(no subject)

Nov 21, 2006 15:37

Thanksgiving is in two days.
This year has flown by i mean in 2 months i'll have been in NY for one year.
And this leads me to think back on everything i was and everything i have become.

Am i happy with my transformation?
Eh. Im happy im not as dependent on the partying and booze and drugs.
But i'm not happy with myself emotionally.
MAybe actually having a bf has broken down my barriers but i dont feel as strong anymore.
I cry a lot. About stupid stuff.
When i lived in NC and was who i was i didnt give a shit about anything.
Though that might have been because i was too fucked up to care.

My weight has been a big issue for me.
I just cant stop eating. Though somehow ive managed to stay at a pretty ok weight...
ok who am i kidding i hate my body. I weigh less ( about 15 pounds less) than i did when i moved back. and i LOOK fatter and i feel fatter. I'm carrying it in all the wrong places.

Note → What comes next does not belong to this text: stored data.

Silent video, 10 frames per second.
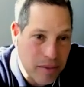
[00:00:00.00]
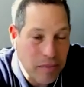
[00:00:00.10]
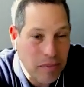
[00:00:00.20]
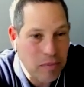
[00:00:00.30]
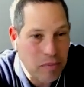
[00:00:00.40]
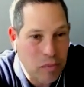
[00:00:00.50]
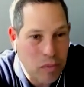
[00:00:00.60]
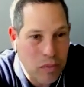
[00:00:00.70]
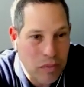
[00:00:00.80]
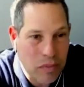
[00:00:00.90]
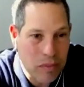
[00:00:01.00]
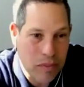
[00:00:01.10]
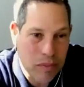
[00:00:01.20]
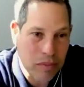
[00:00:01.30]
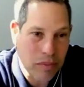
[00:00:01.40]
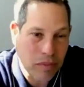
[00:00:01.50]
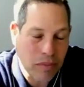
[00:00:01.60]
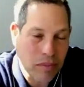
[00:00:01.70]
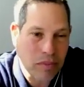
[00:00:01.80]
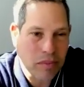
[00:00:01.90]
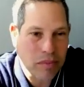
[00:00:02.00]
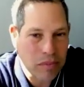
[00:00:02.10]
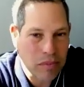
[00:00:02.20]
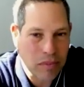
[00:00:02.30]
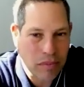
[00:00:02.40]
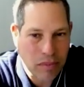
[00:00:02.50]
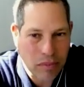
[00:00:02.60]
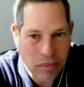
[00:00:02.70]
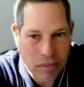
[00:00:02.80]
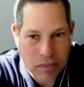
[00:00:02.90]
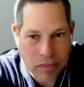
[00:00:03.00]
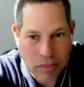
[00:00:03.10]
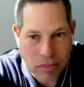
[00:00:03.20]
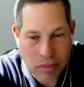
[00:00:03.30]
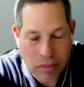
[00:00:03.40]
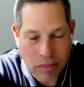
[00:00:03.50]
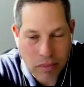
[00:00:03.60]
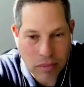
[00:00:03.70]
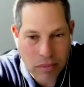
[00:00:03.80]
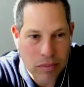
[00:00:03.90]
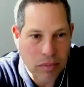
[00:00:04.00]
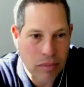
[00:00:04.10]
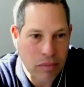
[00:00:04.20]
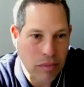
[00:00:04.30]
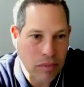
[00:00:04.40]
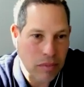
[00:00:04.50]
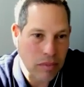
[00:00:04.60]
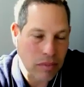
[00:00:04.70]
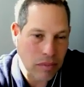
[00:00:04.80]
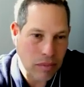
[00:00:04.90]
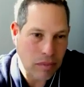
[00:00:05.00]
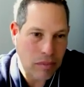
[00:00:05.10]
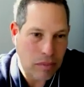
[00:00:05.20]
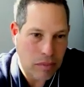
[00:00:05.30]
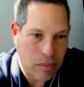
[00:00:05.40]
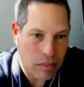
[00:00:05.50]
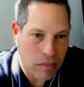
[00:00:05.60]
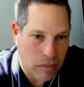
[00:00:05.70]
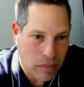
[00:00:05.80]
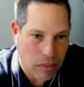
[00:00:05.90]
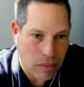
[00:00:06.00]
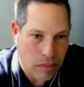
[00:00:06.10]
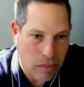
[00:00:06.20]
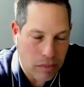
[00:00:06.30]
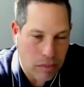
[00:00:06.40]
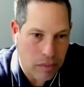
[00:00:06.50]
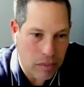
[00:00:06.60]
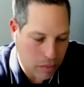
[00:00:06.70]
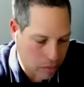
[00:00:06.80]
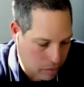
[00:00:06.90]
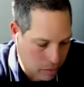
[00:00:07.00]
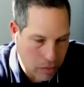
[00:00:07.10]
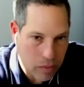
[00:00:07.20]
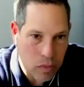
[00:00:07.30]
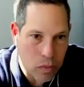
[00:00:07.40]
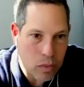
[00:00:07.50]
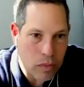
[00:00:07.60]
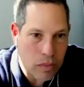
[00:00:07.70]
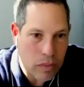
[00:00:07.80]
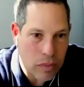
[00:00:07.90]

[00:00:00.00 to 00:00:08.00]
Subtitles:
The person shown says nothing.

My dad thought it was beer /liquor weight but really i barely drink.
I want to lose 50 pounds. And you know if i could actually stick to a diet plan it would happen.
I NEED TO STICK TO ATKINS. And before i hear peple say how bad Atkins is...it's the only way my body loses the fat.i Still eat... and i eat a lot.
But i cant work out. I just have no motivation to do it.
I cant breath ( thanks addiction).
I get so tired and SO bored.
I'm taking Raquetball next semester.

Hopefully that helps out a lot.I think it will.

Chris bought a Wii.
He was the first in line for one.
Its beautiful.
I would like a wii and a Xbox 360 for christmas.
Though i'd like a 360 more.
I'd also like a slew of movies and cds .
Posters and new clothes.
Gift cards. And books.

Net flicks membership!?

I just want to be happy. And not so cold.
I mean i am happy just not about physical/material things

Id also like more friends. People that actually talk to me please.